Data excerpts ->
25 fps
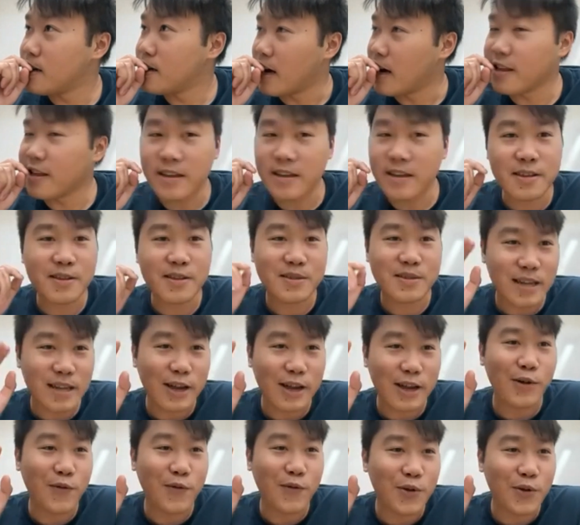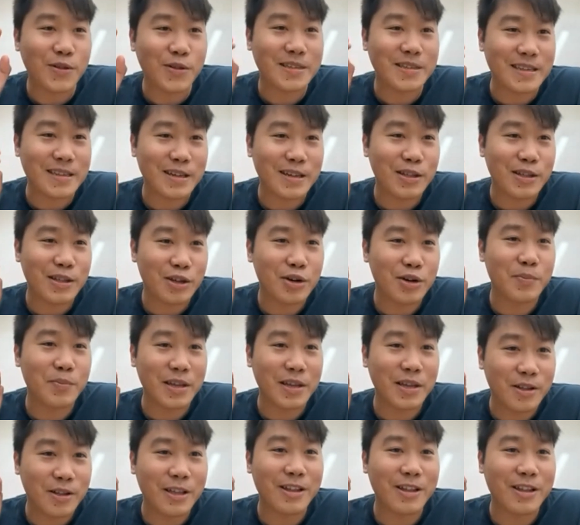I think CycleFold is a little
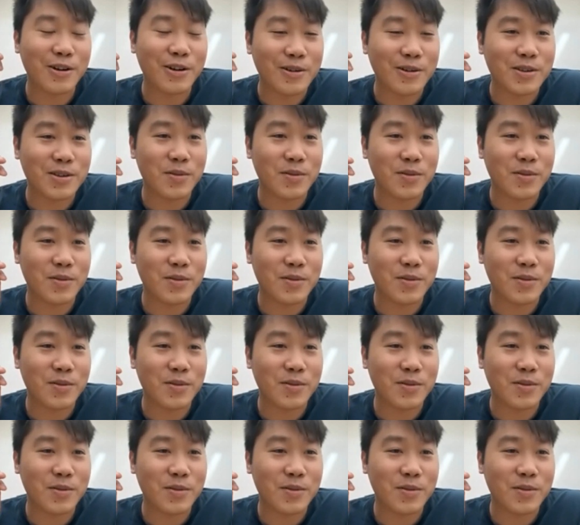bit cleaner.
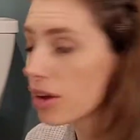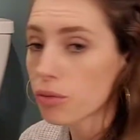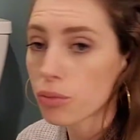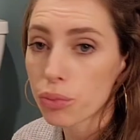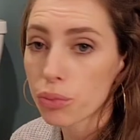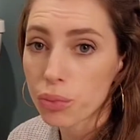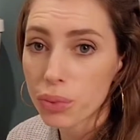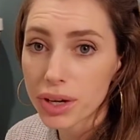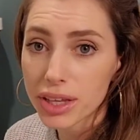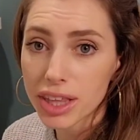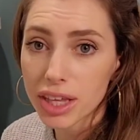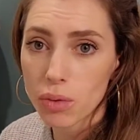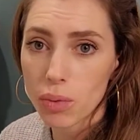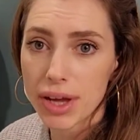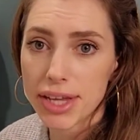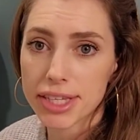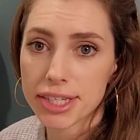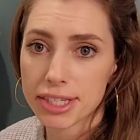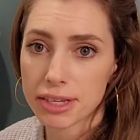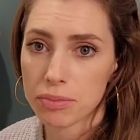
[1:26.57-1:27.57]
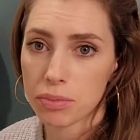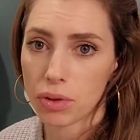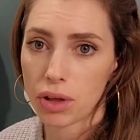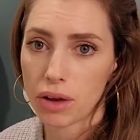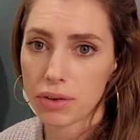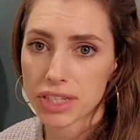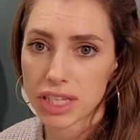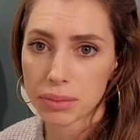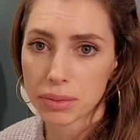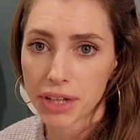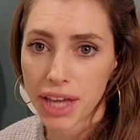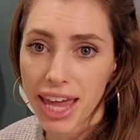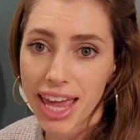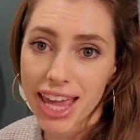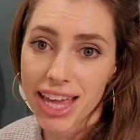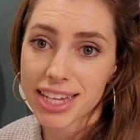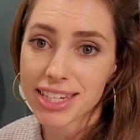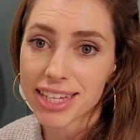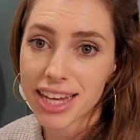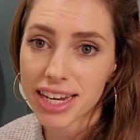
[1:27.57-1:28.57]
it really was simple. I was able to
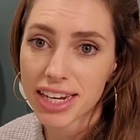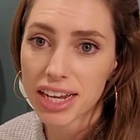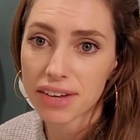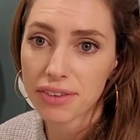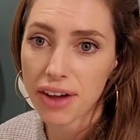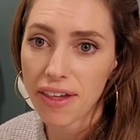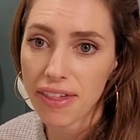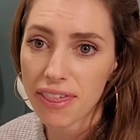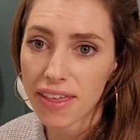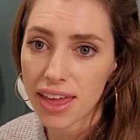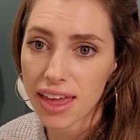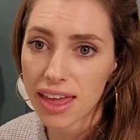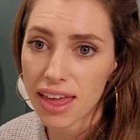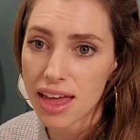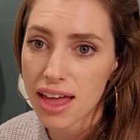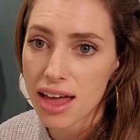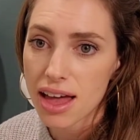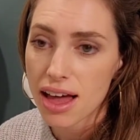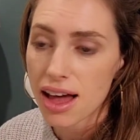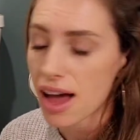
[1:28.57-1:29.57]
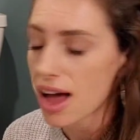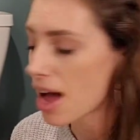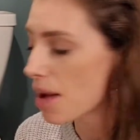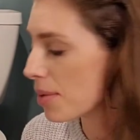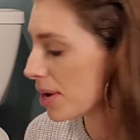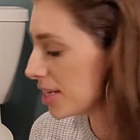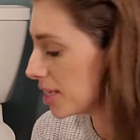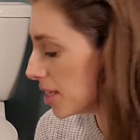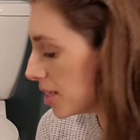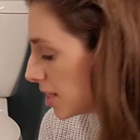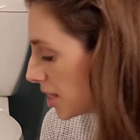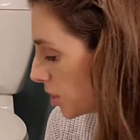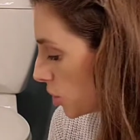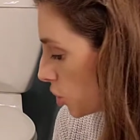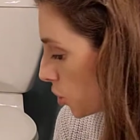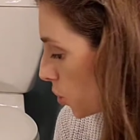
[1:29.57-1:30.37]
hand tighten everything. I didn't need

Work request -> All of the material above should be reproduced exactly, except the pictures.

Response to the task ->
25 fps
I think CycleFold is a little
bit cleaner.
[1:26.57-1:27.57]
[1:27.57-1:28.57]
it really was simple. I was able to
[1:28.57-1:29.57]
[1:29.57-1:30.37]
hand tighten everything. I didn't need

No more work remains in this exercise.